Structured logging makes the difference
Loki becomes truly powerful when combined with structured logging from the application. Say a .NET service logs this:
{
"timestamp": "2026-03-04T08:23:11Z",
"level": "error",
"message": "Payment processing failed",
"orderId": "ORD-88412",
"provider": "stripe",
"duration_ms": 3201,
"error": "timeout"
}
With a Promtail pipeline that extracts JSON fields, filtering becomes trivial:
{app="payment-service"} | json | provider="stripe" | level="error"
Compare that to grepping through unstructured text logs. Night and day.
LogQL: the query language
LogQL resembles PromQL (for those familiar with Prometheus) but for logs. Some practical queries:
# All errors from the last 5 minutes
{env="production"} |= "error" | line_format "{{.message}}"
# Error rate per service
sum(rate({env="production"} |= "error" [5m])) by (app)
# Top 10 slowest requests
{app="api-gateway"} | json | duration_ms > 1000 | sort_desc | limit 10
That rate() function is incredibly useful. It creates log-based metrics without separate instrumentation. An alert on "more than 50 errors per minute" is a single query.
Alerting on logs
Grafana supports alerts directly on LogQL queries:
groups:
- name: log-alerts
rules:
- alert: HighErrorRate
expr: |
sum(rate({env="production"} |= "error" [5m])) by (app) > 0.5
for: 2m
labels:
severity: warning
annotations:
summary: "High error rate in {{ $labels.app }}"

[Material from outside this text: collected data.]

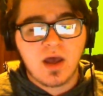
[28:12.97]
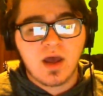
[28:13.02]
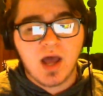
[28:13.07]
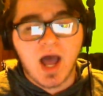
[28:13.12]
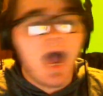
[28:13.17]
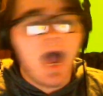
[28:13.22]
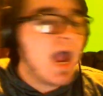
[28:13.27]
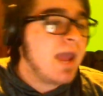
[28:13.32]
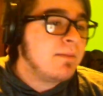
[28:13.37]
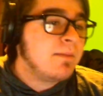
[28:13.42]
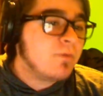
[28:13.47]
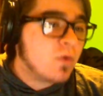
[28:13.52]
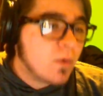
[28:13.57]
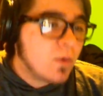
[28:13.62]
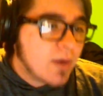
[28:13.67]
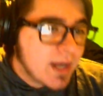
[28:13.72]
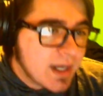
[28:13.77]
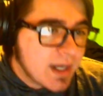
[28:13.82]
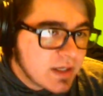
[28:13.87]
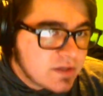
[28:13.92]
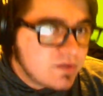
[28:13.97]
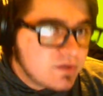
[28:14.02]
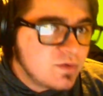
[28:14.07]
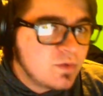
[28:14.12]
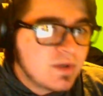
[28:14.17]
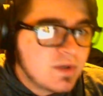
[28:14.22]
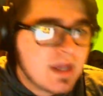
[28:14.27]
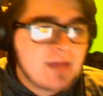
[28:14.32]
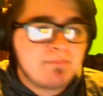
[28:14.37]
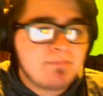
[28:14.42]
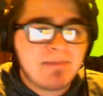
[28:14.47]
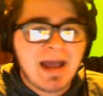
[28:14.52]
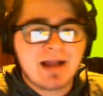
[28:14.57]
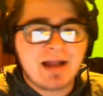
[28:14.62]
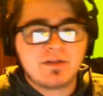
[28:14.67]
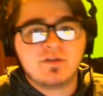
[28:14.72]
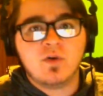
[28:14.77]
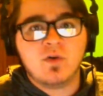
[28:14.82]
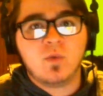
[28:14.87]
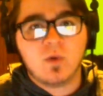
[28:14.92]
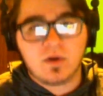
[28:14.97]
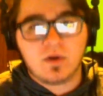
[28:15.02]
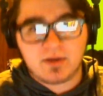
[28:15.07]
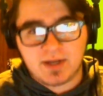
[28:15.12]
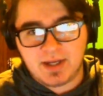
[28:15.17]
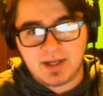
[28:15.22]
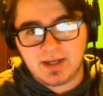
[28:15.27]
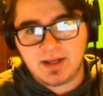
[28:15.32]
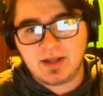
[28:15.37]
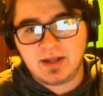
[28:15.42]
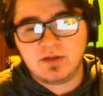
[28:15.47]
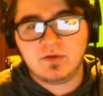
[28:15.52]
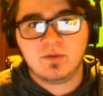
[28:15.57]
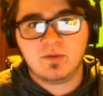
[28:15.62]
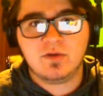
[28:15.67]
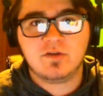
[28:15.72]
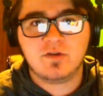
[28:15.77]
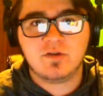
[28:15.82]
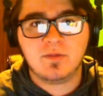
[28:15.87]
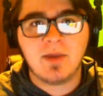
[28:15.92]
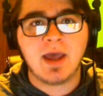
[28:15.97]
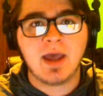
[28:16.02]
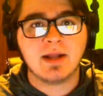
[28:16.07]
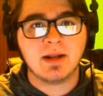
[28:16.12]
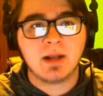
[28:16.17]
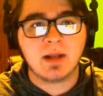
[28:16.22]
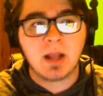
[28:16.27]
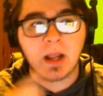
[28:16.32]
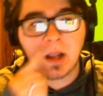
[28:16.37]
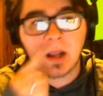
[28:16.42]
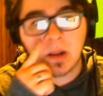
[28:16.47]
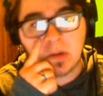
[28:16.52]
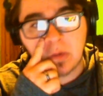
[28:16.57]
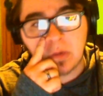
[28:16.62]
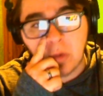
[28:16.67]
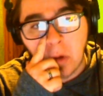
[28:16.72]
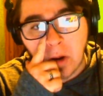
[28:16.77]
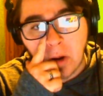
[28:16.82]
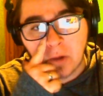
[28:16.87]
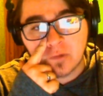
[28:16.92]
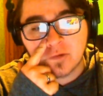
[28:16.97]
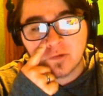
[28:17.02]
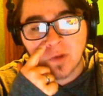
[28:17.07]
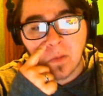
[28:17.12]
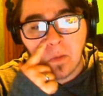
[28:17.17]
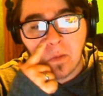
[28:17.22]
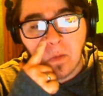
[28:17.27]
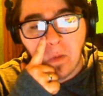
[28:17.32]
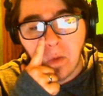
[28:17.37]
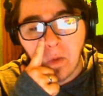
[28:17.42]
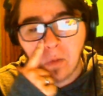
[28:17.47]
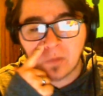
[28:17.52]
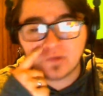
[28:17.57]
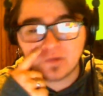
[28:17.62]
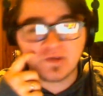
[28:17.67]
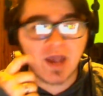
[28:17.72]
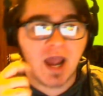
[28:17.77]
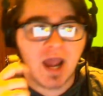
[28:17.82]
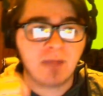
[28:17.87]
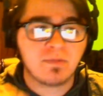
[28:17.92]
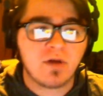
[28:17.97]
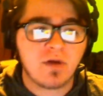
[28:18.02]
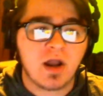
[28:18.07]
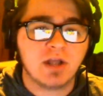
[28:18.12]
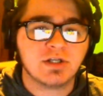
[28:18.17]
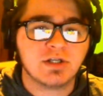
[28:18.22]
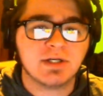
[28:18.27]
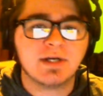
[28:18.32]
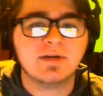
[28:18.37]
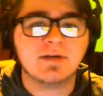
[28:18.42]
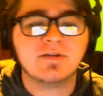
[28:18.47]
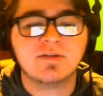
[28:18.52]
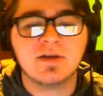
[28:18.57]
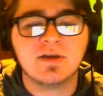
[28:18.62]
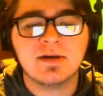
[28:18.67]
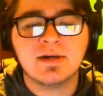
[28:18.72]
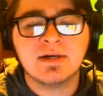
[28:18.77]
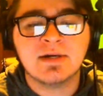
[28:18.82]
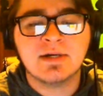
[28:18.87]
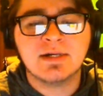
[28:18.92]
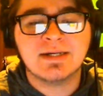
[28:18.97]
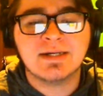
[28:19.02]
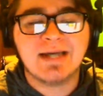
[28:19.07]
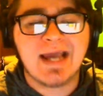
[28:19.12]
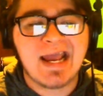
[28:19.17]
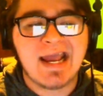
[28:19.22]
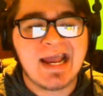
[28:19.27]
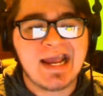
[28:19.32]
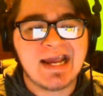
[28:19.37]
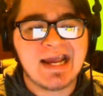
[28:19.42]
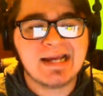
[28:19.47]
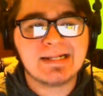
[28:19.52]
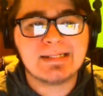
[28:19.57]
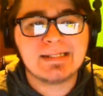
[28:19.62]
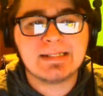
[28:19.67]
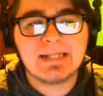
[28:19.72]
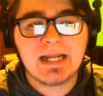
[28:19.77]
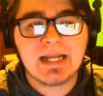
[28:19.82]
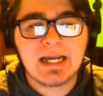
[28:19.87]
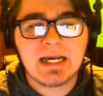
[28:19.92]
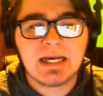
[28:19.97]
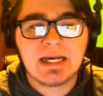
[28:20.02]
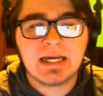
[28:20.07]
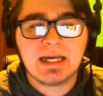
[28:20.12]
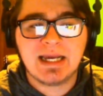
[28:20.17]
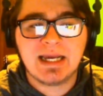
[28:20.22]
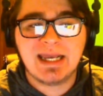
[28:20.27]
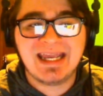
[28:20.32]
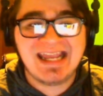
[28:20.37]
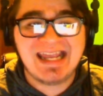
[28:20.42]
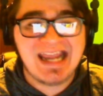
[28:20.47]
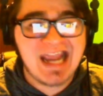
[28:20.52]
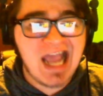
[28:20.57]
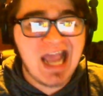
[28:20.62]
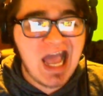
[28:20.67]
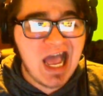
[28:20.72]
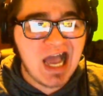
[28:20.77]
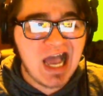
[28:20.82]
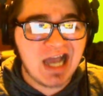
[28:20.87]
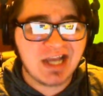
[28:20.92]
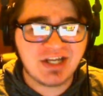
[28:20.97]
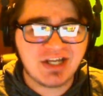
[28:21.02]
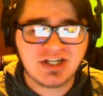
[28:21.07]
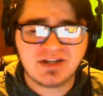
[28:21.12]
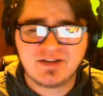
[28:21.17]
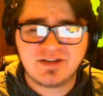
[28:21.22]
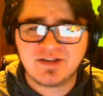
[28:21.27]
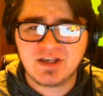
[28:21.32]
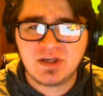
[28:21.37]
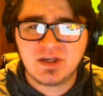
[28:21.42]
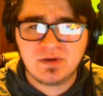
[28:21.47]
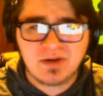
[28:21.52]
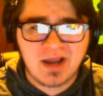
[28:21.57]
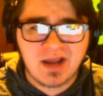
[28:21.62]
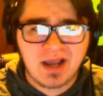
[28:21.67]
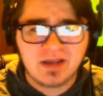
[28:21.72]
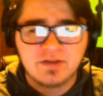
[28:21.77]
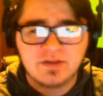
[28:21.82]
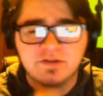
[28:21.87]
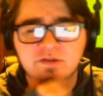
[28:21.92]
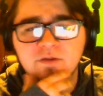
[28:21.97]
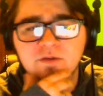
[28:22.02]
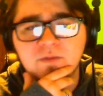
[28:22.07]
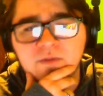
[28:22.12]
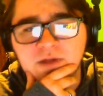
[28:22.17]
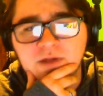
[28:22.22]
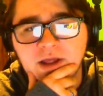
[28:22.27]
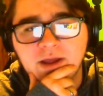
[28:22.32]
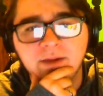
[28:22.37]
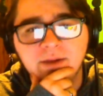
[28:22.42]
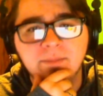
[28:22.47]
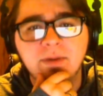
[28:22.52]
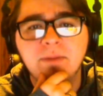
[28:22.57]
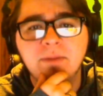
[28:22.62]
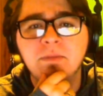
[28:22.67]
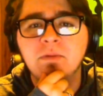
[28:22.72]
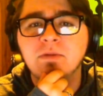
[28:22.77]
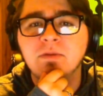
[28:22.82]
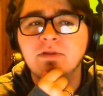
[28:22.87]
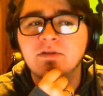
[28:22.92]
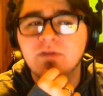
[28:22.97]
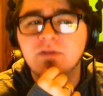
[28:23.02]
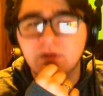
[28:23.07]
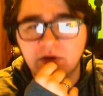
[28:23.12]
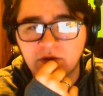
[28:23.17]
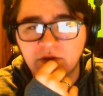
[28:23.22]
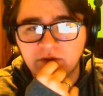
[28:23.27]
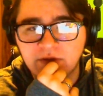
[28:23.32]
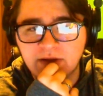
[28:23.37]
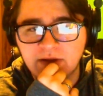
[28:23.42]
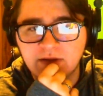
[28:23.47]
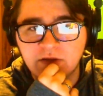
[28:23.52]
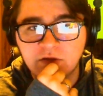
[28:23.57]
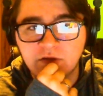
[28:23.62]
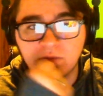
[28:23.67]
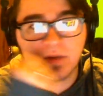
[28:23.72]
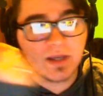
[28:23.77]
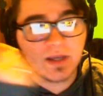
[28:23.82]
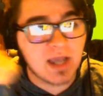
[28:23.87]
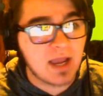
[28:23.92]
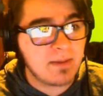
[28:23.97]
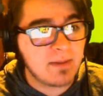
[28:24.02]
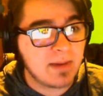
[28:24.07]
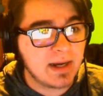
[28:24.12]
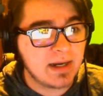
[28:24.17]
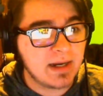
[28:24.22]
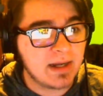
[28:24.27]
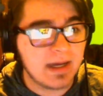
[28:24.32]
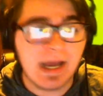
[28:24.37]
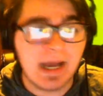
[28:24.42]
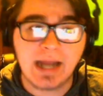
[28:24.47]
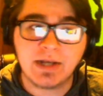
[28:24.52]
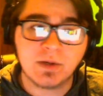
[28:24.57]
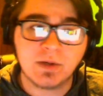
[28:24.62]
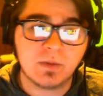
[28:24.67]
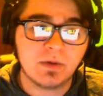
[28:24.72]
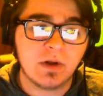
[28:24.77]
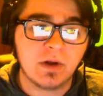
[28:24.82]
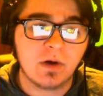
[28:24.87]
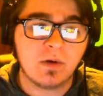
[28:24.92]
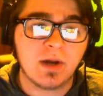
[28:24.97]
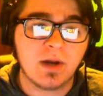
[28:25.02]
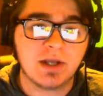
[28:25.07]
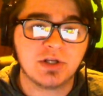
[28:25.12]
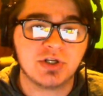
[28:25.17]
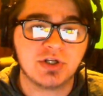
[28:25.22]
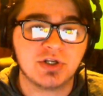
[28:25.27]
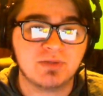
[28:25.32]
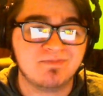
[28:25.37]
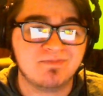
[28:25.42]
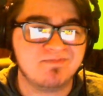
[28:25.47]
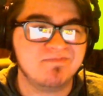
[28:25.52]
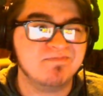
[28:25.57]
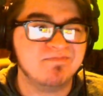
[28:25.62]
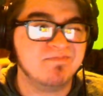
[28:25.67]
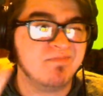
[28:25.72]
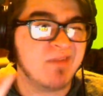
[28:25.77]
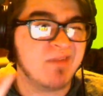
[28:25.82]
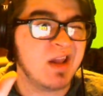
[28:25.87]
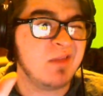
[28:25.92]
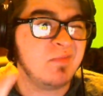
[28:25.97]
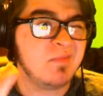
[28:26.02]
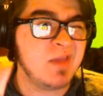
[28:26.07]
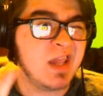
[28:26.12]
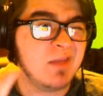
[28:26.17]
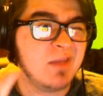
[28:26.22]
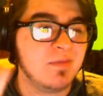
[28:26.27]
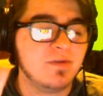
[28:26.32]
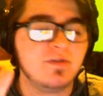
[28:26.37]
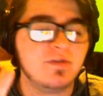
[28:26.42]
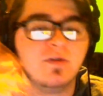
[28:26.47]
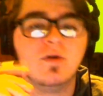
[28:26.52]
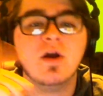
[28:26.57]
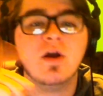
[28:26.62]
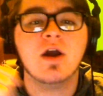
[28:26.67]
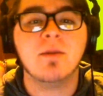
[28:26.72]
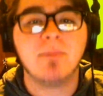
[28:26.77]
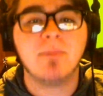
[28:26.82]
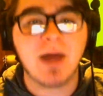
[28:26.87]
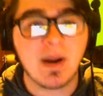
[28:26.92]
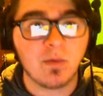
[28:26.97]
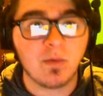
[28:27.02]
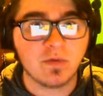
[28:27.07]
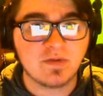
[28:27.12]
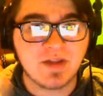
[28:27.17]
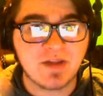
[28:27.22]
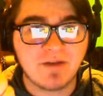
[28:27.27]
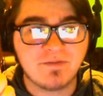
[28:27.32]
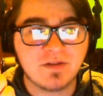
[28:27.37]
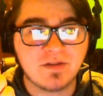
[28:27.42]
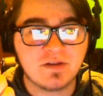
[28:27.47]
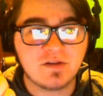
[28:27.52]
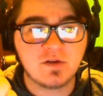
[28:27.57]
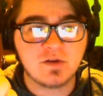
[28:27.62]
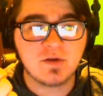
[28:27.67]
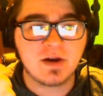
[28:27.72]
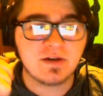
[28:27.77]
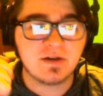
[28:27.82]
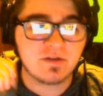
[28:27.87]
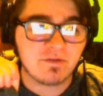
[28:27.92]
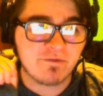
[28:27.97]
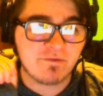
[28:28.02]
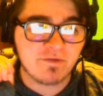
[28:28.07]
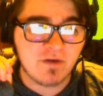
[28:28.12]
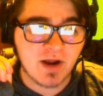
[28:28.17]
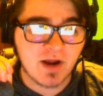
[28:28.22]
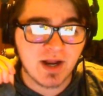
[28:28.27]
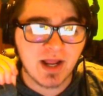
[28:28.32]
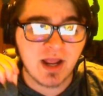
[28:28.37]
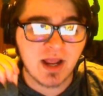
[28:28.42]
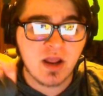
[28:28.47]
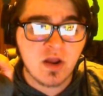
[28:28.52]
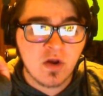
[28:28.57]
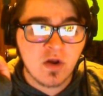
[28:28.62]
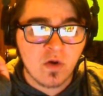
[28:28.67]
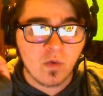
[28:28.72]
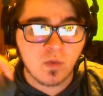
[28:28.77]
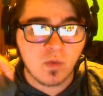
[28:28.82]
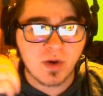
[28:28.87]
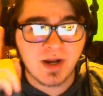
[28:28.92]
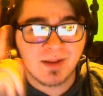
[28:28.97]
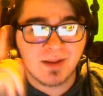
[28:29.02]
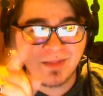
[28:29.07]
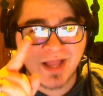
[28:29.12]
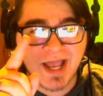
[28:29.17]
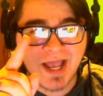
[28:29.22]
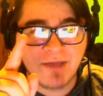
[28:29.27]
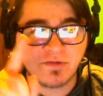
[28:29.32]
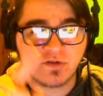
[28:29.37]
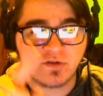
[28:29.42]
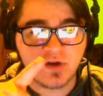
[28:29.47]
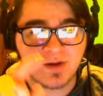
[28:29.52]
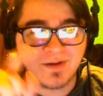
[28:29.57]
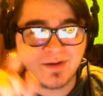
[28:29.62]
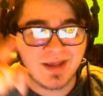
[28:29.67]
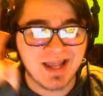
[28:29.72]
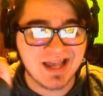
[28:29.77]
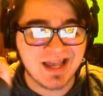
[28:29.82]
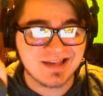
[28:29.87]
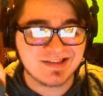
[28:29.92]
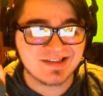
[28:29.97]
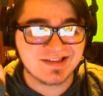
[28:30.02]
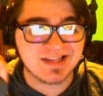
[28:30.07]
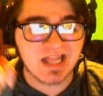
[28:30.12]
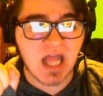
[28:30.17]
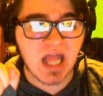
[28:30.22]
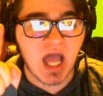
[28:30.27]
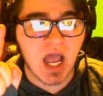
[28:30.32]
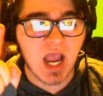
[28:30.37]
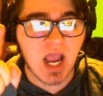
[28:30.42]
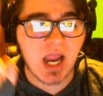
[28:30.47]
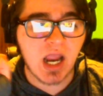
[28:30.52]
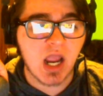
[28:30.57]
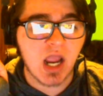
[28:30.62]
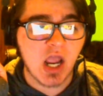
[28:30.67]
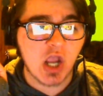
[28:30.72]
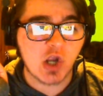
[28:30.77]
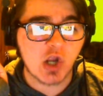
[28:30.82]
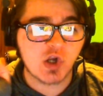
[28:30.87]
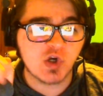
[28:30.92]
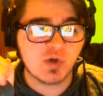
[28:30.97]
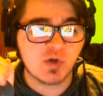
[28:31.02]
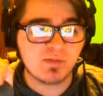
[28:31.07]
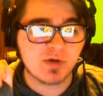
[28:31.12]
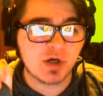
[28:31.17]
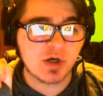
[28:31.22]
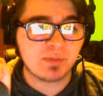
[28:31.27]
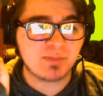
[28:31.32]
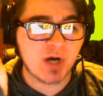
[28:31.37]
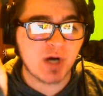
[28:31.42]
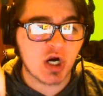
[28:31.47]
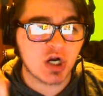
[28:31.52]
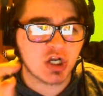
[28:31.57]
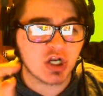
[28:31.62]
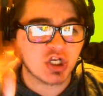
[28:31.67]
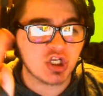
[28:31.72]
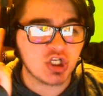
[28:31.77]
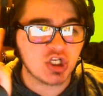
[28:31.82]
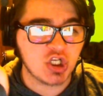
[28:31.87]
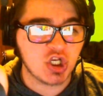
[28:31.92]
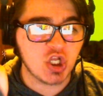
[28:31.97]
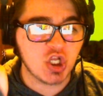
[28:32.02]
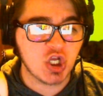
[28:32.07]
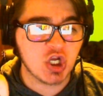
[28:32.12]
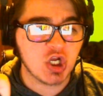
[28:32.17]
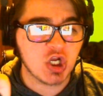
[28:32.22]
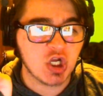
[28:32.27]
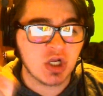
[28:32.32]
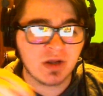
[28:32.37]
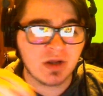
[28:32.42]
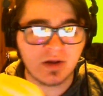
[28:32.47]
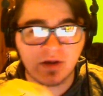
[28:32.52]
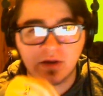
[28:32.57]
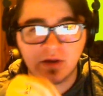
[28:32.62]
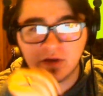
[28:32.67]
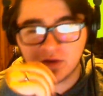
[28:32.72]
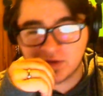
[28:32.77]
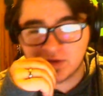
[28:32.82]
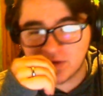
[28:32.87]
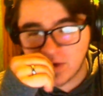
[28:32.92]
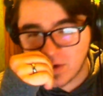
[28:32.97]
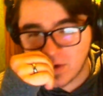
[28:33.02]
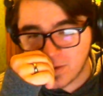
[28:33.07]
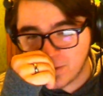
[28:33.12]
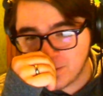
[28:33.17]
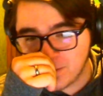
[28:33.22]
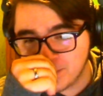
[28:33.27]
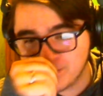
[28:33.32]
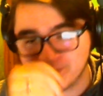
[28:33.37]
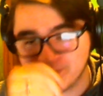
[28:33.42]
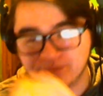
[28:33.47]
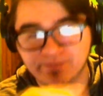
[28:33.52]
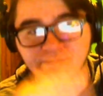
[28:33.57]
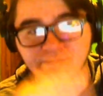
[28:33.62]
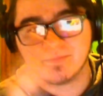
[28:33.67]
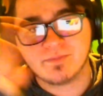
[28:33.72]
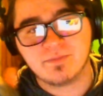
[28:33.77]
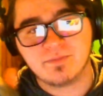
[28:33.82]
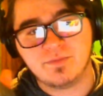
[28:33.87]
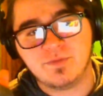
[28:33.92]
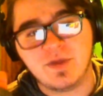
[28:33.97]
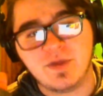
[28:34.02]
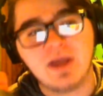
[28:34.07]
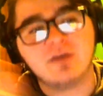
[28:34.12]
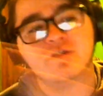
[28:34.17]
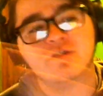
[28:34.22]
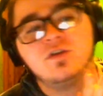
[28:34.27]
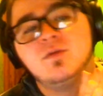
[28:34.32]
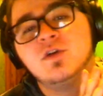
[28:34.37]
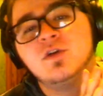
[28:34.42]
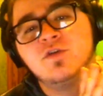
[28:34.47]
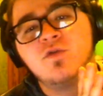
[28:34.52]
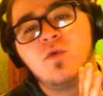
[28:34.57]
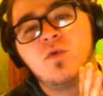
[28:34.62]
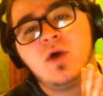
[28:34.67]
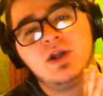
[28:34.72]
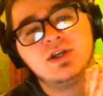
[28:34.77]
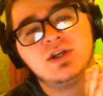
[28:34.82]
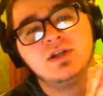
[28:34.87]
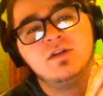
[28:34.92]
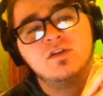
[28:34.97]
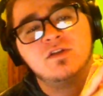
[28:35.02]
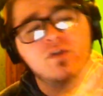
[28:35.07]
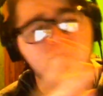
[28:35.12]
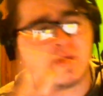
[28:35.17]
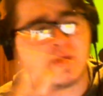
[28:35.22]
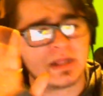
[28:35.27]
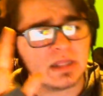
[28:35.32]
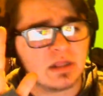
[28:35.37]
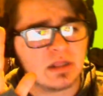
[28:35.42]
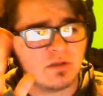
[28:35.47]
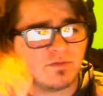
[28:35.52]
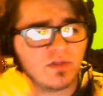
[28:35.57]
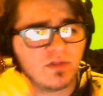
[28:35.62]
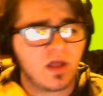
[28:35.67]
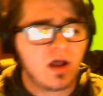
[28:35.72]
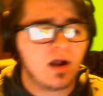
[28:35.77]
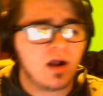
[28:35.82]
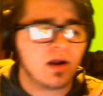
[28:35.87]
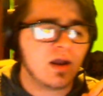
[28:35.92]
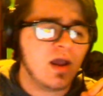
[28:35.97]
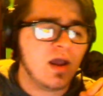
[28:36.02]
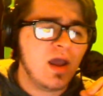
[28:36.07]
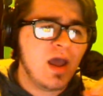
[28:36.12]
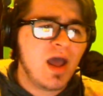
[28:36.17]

I am going to get back to working and doing some editing and doing some side projects. And, yeah, I should see you guys soon. I might be releasing a new video this week. I might not. I don't know. I might be able to. But I will definitely see you guys on Friday when I'm live streaming Sly Cooper Part 2. So, thanks so much for watching this quick little vlog.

More than 0.5 errors per second for two minutes straight? Alert fires. Simple, effective, no separate tooling required.
Cost and scaling
This is where the real win shows. A concrete comparison for a setup handling ~50GB of logs per day:
| | ELK | Loki | |---|---|---| | RAM | 32-64 GB | 4-8 GB | | Storage | SSD required | S3/MinIO (cheap) | | Operational | Cluster management | Almost nothing | | Cost (cloud) | €400-800/month | €50-100/month |
These aren't marketing numbers. In production environments with dozens of microservices, this is the difference between "we need to cut back on logging" and "we just log everything."
Pitfalls
Not everything is perfect. A few things to watch out for:
Avoid high cardinality labels. Setting user_id or request_id as a Loki label is a recipe for trouble. Those values belong in the log line itself, not in the index. Loki doesn't always warn about this, but performance will collapse.
Set retention policies. By default, Loki keeps everything. For production, a 30-90 day retention is usually sufficient:
table_manager:
retention_deletes_enabled: true
retention_period: 720h # 30 days
Promtail vs Alloy. Grafana is pushing towards Alloy (their new collector). Promtail still works fine, but for new setups Alloy is worth considering — it combines metrics and logs collection in a single agent.
Wrapping up
Log aggregation doesn't have to be a massive project. Loki with Promtail and Grafana runs within an hour, costs a fraction of ELK, and scales effortlessly. Combined with structured logging and LogQL, debugging distributed systems becomes drastically faster. No more excuses for not having centralized logs.